アテナイでヘラクレイトスさんからも忠告があったし、根底でのスパルタとコリントスのライバル心はものすごいものがあるに違いない。
もしピューティア祭ではなくイストミア祭の地位向上の相談だったら、クレイステネスさんはその場で断っていたかも知れない、彼らの本音を配置された石造りの市場を見た時に悟らされた。
現時点でも人口は2万人程度はありそうなヘレネス最大級のポリスである。
これで水資源が十分にあれば数十万人単位の巨大都市になれたであろう。(事実ローマ時代には40万人に達している。)
ボクらの目的地、アフロディテ神殿はアクロポリスの岩山の頂上に作られている。
幸いにして登山ではなく、娼婦を買いにいく客のための道路は作られているので、その道を登るだけではある。
(イエスは磔のためにゴルゴダの丘を登り、アーシアは女に会いにアクロコリントスを登るか・・・)
自分で対比してもものすごい不敬さではある。
しかし、この世界に日本のような宗教の寛容を全世界に根付かせるチャンスが巡ってきているのだ。

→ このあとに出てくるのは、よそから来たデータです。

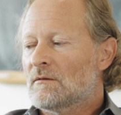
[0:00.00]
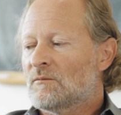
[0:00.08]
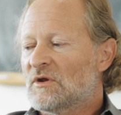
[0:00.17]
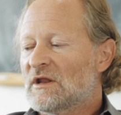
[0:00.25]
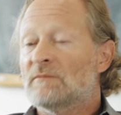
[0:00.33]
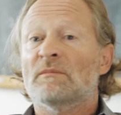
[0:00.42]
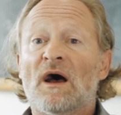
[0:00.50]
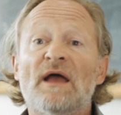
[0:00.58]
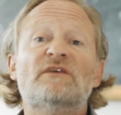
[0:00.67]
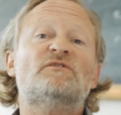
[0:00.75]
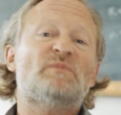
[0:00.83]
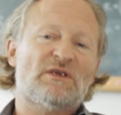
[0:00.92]
but in my
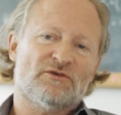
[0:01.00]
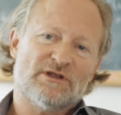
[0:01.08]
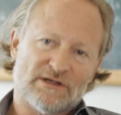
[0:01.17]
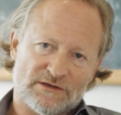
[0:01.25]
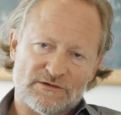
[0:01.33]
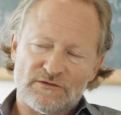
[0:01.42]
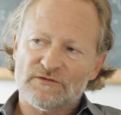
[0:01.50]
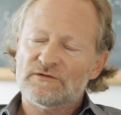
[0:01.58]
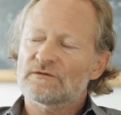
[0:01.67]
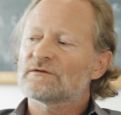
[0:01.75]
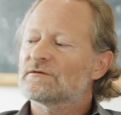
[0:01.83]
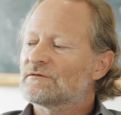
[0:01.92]
experience,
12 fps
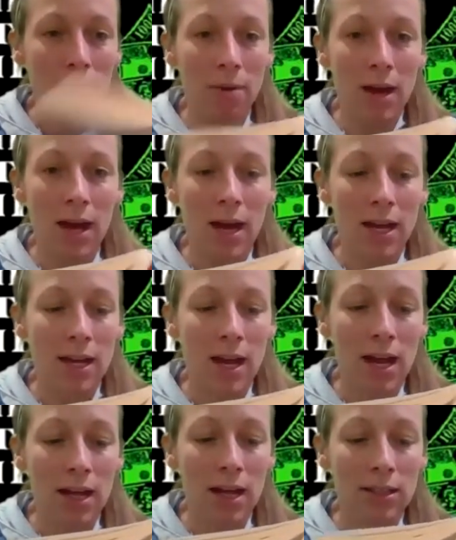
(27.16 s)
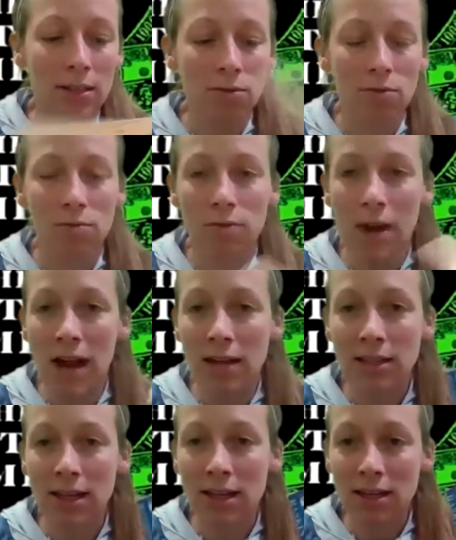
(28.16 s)
by Ellen
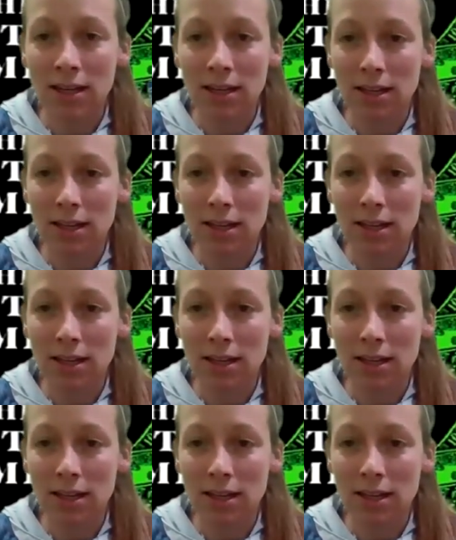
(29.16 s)
Raskin.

自分だけが勝手に感じる自己嫌悪などは押しつぶすべきであろうと思う。
というか、どれほどのことができるのか、まったく想像も付かない状態で、未来もおそらく確認できないだろうし、やりたいことをやって誰が文句をつけるというのか。
そう思いながら一歩一歩、坂道を登っていく。
でも高さ585mはスカイツリーの第二展望台(450m)よりも高い・・・女を買いにいくときの助平親父の体力は、アスリート並だということだろうか?

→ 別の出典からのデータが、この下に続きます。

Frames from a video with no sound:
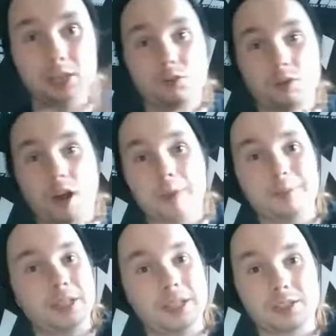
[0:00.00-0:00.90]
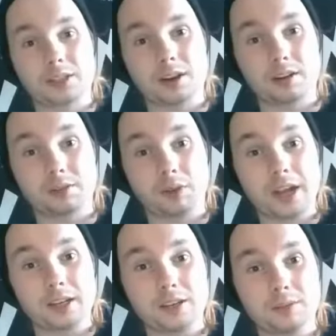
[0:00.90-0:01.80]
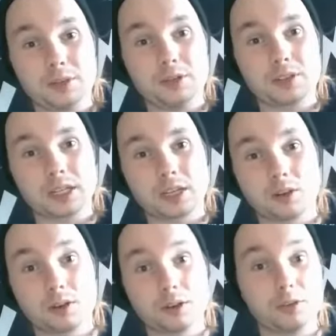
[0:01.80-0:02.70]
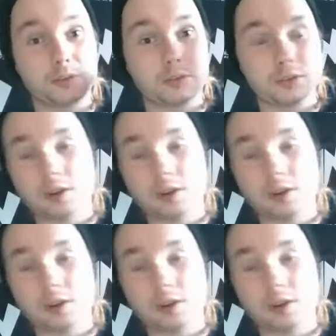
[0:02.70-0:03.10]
he dropped it and started writing new music or new,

服が汗でしっとり濡れてくるころいにようやく頂上が見えてきた。
カルデラみたいに頂上は若干、窪んで内部にいくつもの神殿が見える。
見下ろすとちょっとした街のようだ。
どこからともなくハープや笛の音が聞こえてくる。
「見事な腕前ですね。」
音色を耳にとめたピュロスが呟いていた。
彼女がそういうならそうなのだろう、実際ボクの耳にも心地よく調が入ってくる。
「旗はどうしましょうか?」
コリーダが尋ねてきた。
確かにアフロディテの神域に他の神の旗を押し立てて入るのは良くなさそうな気もする。
「旗はきつく巻いておいてくれ。」
ボクはそうコリーダに命令すると、おそらく主神殿だと思われる大きな神殿を目指して、道を降りていった。